Introduction to Generalized Linear Models with R
A Workshop
This workshop provides a comprehensive practical and theoretical introduction to generalized linear models using R. Generalized linear models extend the normal linear model to situations where the outcome variable is binary, ordinal, categorical, or a count, and they form the backbone of applied statistical modelling across the natural and social sciences. The topics below are modular: a given delivery will cover a selection depending on length, audience, and emphasis.
Logistic Regression Models
The General Linear Model
A thorough understanding of the normal general linear model is the foundation for everything that follows. This guide covers the model’s mathematical structure, the interpretation of continuous and categorical predictors, and model comparison using deviance and likelihood.

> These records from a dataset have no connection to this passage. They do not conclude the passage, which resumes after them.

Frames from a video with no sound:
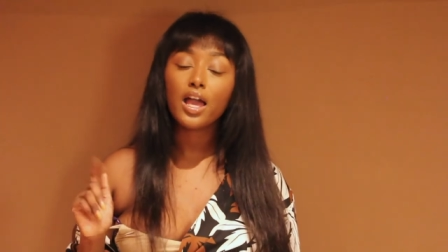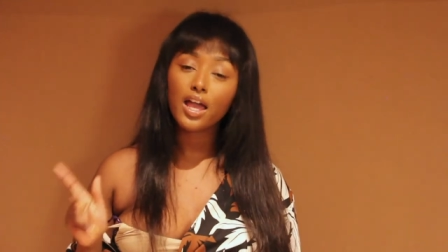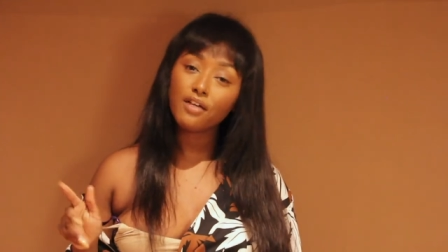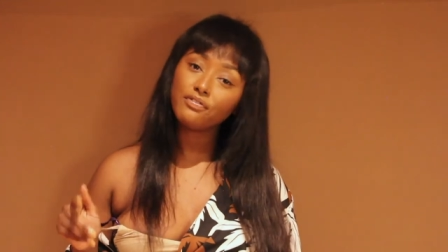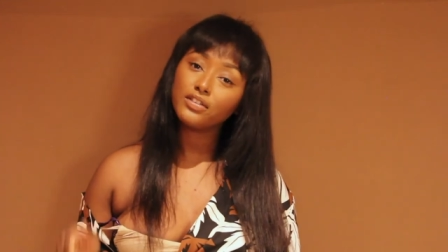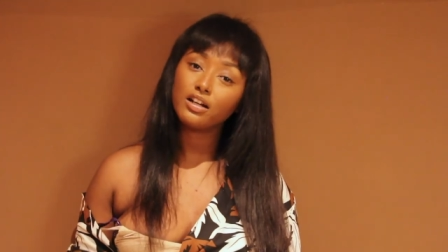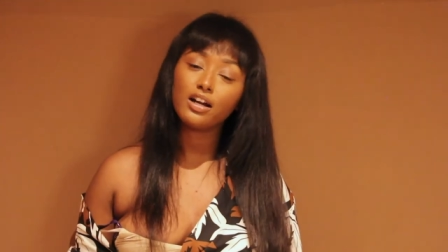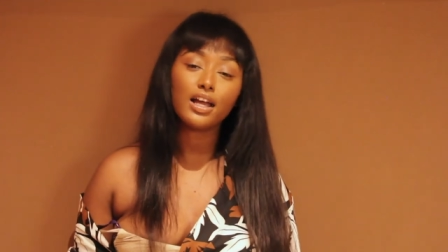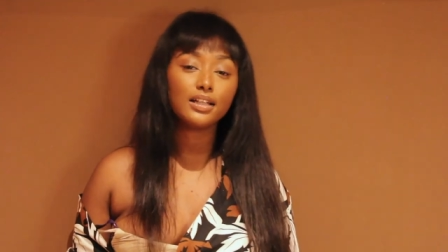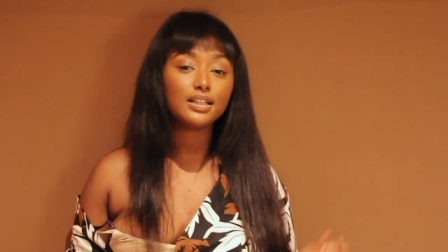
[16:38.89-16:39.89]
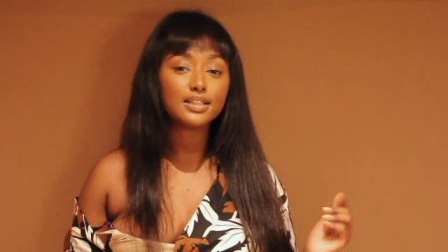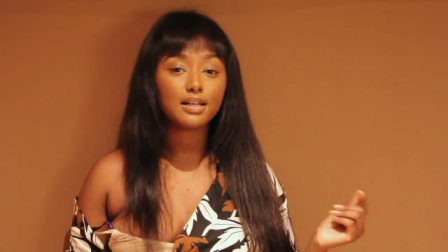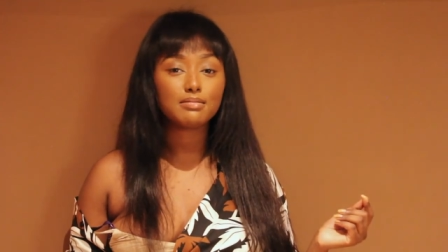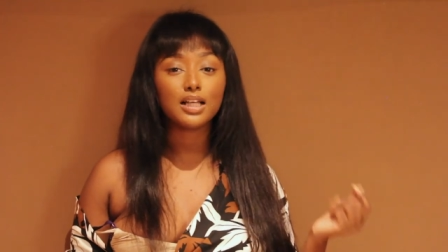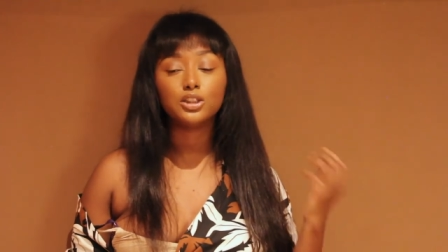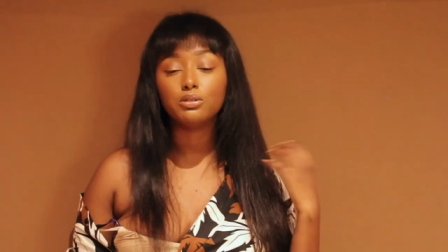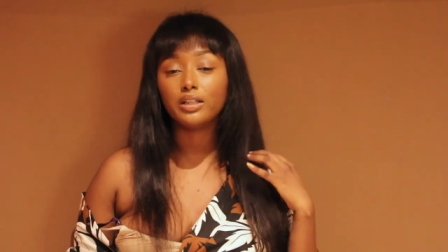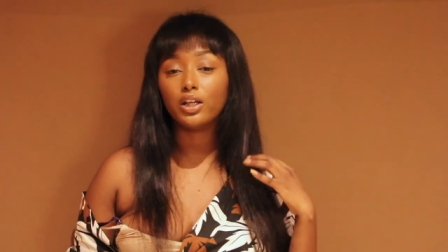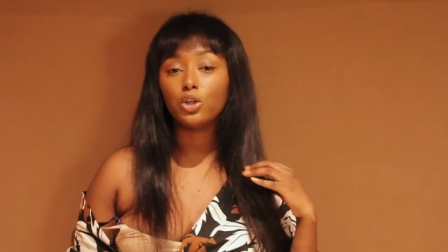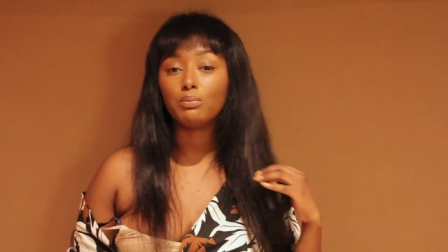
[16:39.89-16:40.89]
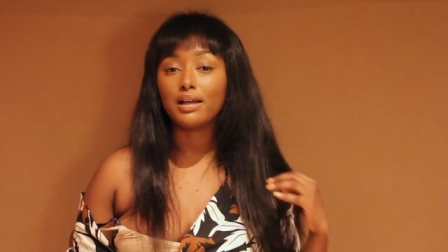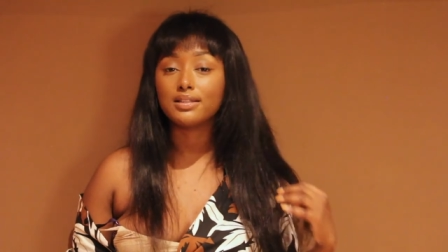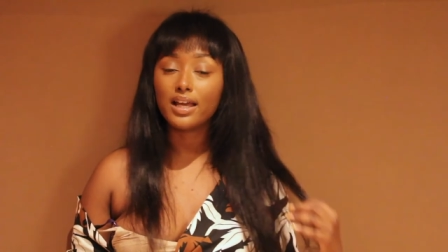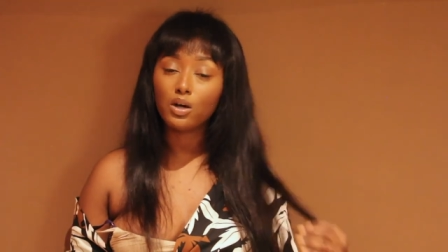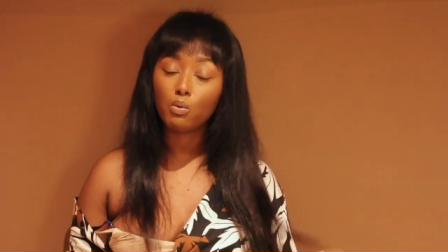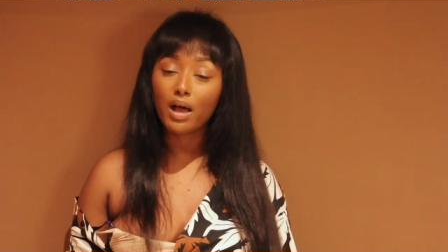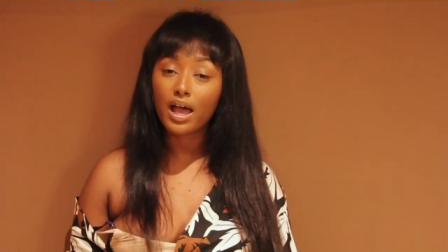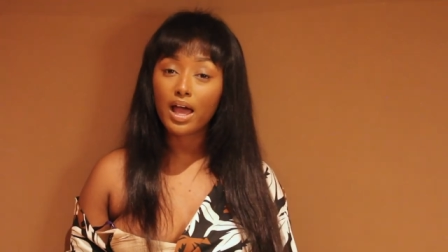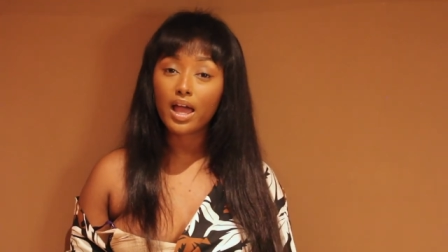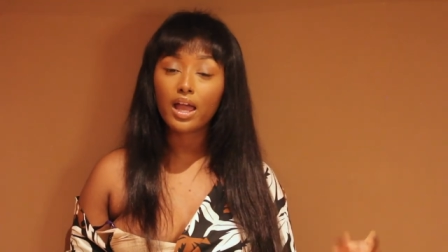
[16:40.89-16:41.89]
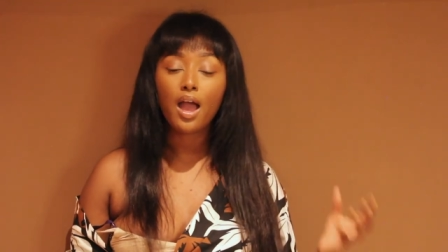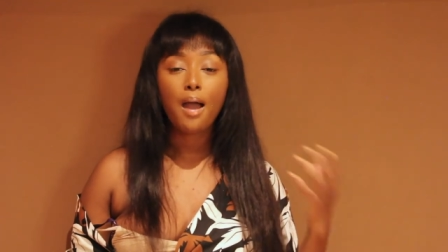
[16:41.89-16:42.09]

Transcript: If there are any tips that you think you might take away,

Binary Logistic Regression
Binary logistic regression is the first and most widely used generalized linear model, for situations where the outcome takes only two values. This guide covers the assumed model, the logit link function, odds and odds ratios, prediction, and deviance-based model comparison.

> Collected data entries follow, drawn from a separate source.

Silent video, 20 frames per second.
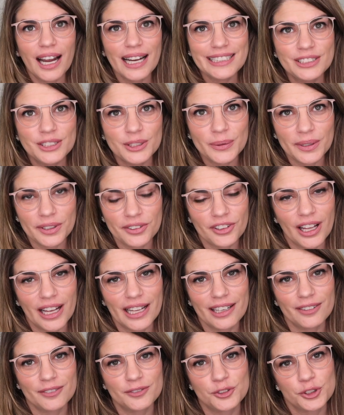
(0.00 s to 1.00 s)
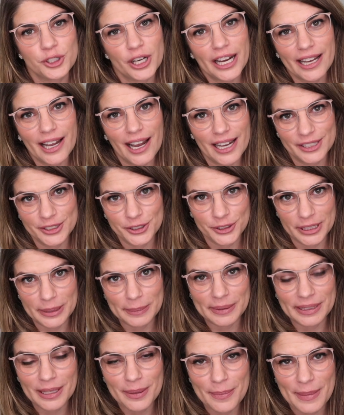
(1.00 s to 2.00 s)
I do a lot of dry eye
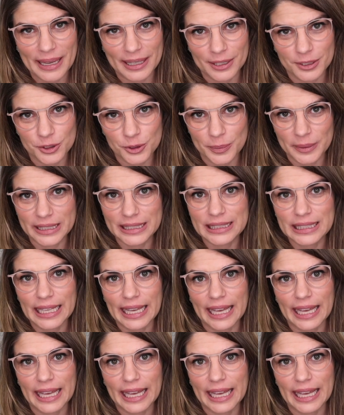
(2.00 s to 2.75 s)
treatment and management,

Ordinal Logistic Regression
The cumulative logit model extends binary logistic regression to outcomes with more than two ordered categories. This guide develops the latent variable formulation of the model, explains the role of thresholds, and demonstrates fitting with polr and clm.
Categorical Logistic Regression
Categorical logistic regression, also known as multinomial logistic regression, is for outcomes that take more than two categorically distinct values with no implied ordering. This guide covers the model structure, the baseline-category logit parameterisation, and fitting with multinom.
Count Regression Models
Poisson Regression
Poisson regression is the standard model for unbounded count data, where the outcome variable represents the number of times an event has occurred. This guide covers the Poisson distribution, the log link function, coefficient interpretation as multiplicative rate ratios, exposure and offset terms, and model comparisons.

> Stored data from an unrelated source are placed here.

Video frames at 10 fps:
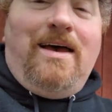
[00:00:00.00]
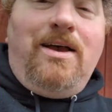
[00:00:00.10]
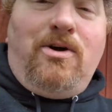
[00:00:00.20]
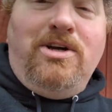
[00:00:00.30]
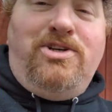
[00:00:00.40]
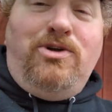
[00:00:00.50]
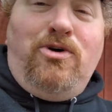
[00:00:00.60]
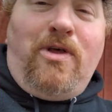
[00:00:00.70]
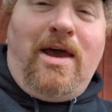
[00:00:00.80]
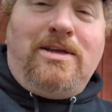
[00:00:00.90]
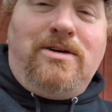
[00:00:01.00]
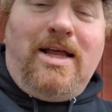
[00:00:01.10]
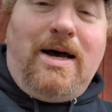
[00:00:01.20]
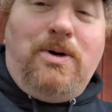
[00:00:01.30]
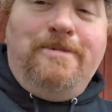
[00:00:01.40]
Chris, you know the answer to
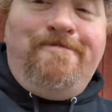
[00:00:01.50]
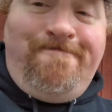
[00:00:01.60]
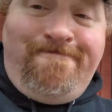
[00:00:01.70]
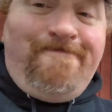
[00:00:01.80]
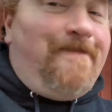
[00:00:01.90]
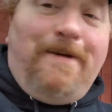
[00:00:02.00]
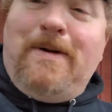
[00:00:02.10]
that one. I'm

Binomial Logistic Regression
When count data have a known upper bound — for example the number of correct answers out of a fixed number of questions — the binomial logistic regression model is more appropriate than Poisson regression. This guide covers the binomial distribution, the relationship to binary logistic regression, and practical fitting with glm.
Negative Binomial Regression
The negative binomial model is an alternative to Poisson regression for overdispersed count data, where the variance substantially exceeds the mean. This guide covers the negative binomial distribution, its relationship to the Poisson, overdispersion diagnostics, and fitting with glm.nb.
Zero-Inflated Models
Zero-inflated models are for count data that contain more zeros than a Poisson or negative binomial model can accommodate. They combine a point mass at zero with an ordinary count component, effectively modelling two processes: one that produces only zeros and one that produces counts from zero upward.
Hurdle Models
Hurdle models are a closely related alternative to zero-inflated models. They separate the data into a binary part (did the count exceed zero or not?) and a truncated count part (given that it did, how large was the count?), and they are often easier to interpret when the two processes are conceptually distinct.